The CFA-netCDF conventions describe the efficient netCDF file storage of CF fields with master data arrays which have been aggregated within the CFA framework.

3.1. Storing the master data array parameters in a string

Since the parameters which completely describe a master data array may each be cast as one of a set of particular basic types, these parameters may be easily encoded in a JSON (JavaScript Object Notation) string for simple inclusion in a netCDF file.

JSON is a lightweight data-interchange format which is easy for humans to read and write and easy for machines to parse and generate. There are JSON encoders and decoders for every reasonable language. See the JSON Wikipedia article for some good examples of JSON strings.

The basic types recognised by JSON are (with JSON encoded examples):

  • string (double-quoted Unicode, with backslash escaping: "foo", "")
  • number (3.14159, 0)
  • boolean (true or false: true, false)
  • null (empty: null)
  • Array (an ordered, comma-separated sequence of values enclosed in square brackets; the values do not need to be of the same type: [1, "a", [2, null, {"x": false}]])
  • Object (an unordered, comma-separated collection of key:value pairs enclosed in curly braces, with the ‘:’ character separating the key and the value; the keys must be strings and should be distinct from each other: {"x": [4, [true, null]], "y": 2.71828})

It clear that, with the exception of the partition’s subarray parameter, each of the values of the parameters which describe a master data array is one or a combination of these basic types.

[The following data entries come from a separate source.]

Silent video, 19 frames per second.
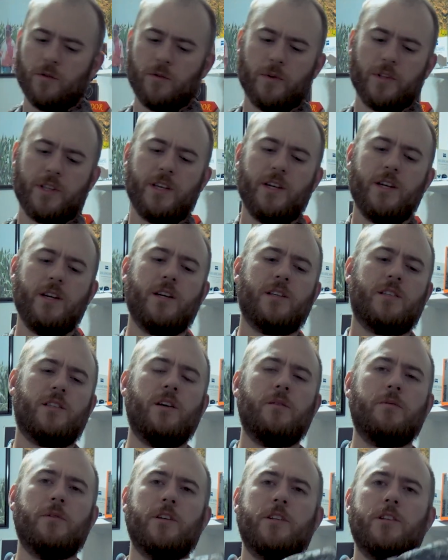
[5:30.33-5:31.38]
With the
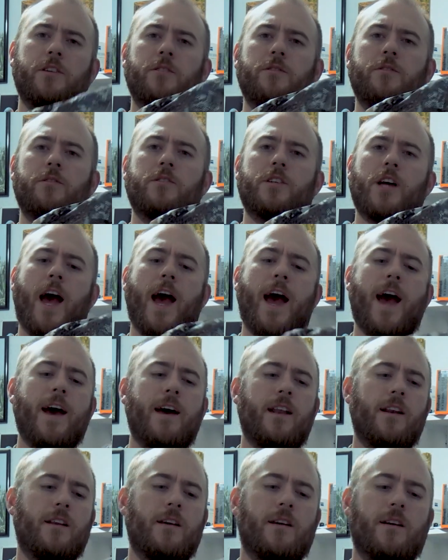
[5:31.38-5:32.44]
ESW too, there's a
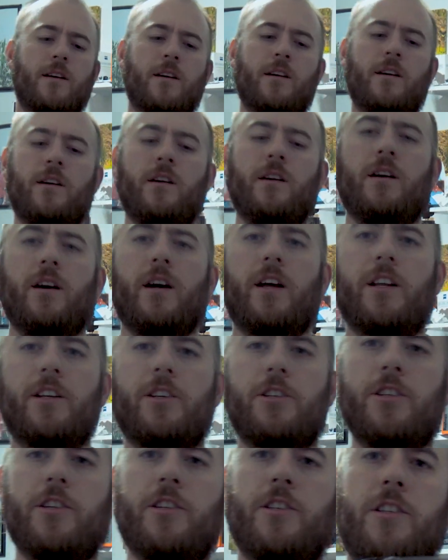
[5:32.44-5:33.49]
hat, and it's
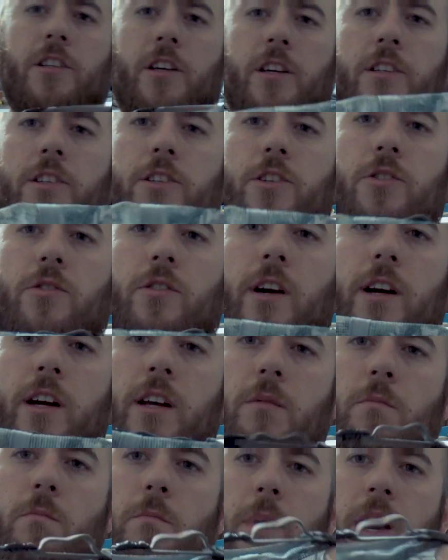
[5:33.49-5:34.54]
just a
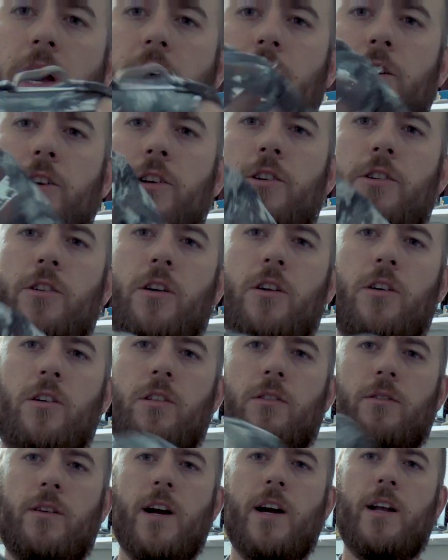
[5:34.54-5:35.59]
straight mesh all
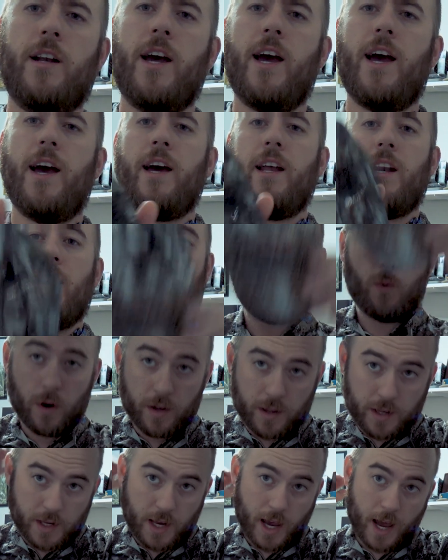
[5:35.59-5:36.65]
around hat, and I wear
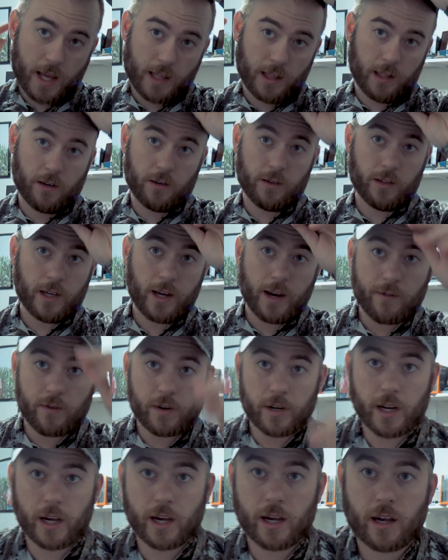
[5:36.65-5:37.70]
this hat literally every
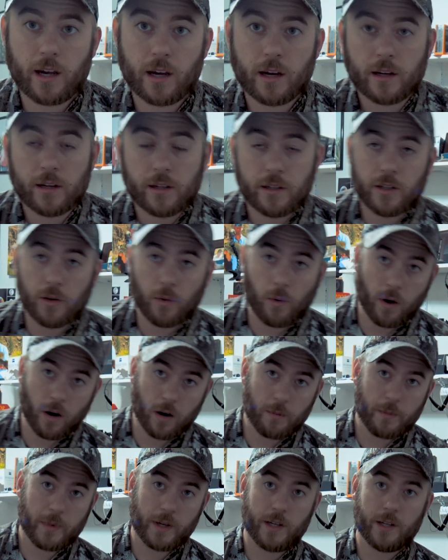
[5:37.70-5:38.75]
day to
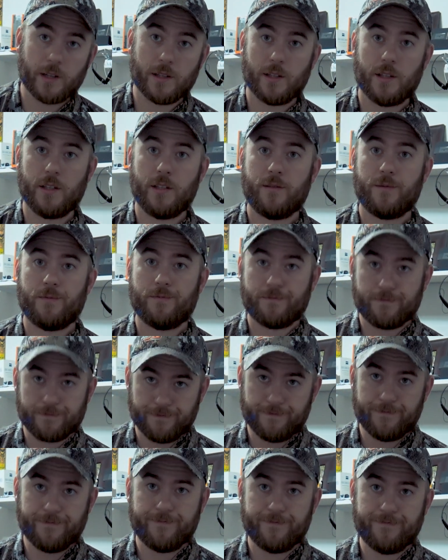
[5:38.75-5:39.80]
work because
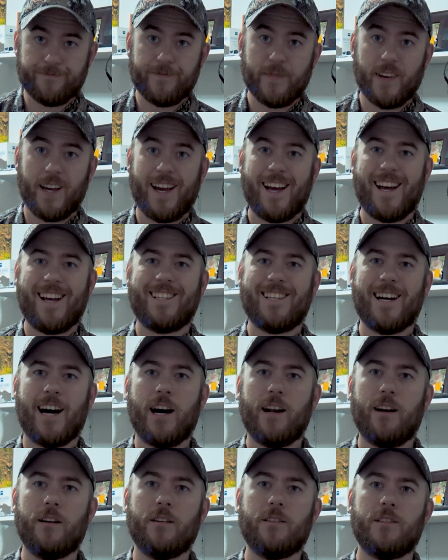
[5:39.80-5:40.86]
it's
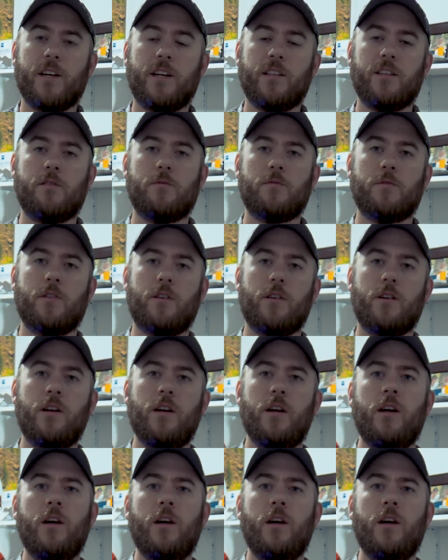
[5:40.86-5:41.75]
hot here in Southeast Missouri.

For example, the pmshape parameter is a list of numbers.

The same is actually true for the partition’s subarray parameter, although it is not so immediately obvious. The issue is that it may be a reference to section of a file or to a multidimensional array in memory. However, in the latter case the sub-array must be written to a file in order to be stored, so this reduces to the former case. A file reference is easily encapsulated by a collection of the basic types. For example, if the reference is to a netCDF file variable then all that is required are the file name (a string), the name of the netCDF variable containing the sub-array (a string) and its shape (a list of numbers) [1].

Thus, for storage purposes, all of the master data array parameters may be encoded in a single JSON string.

See the complete description of CFA-netCDF attributes for details on how each master data array parameter is encoded.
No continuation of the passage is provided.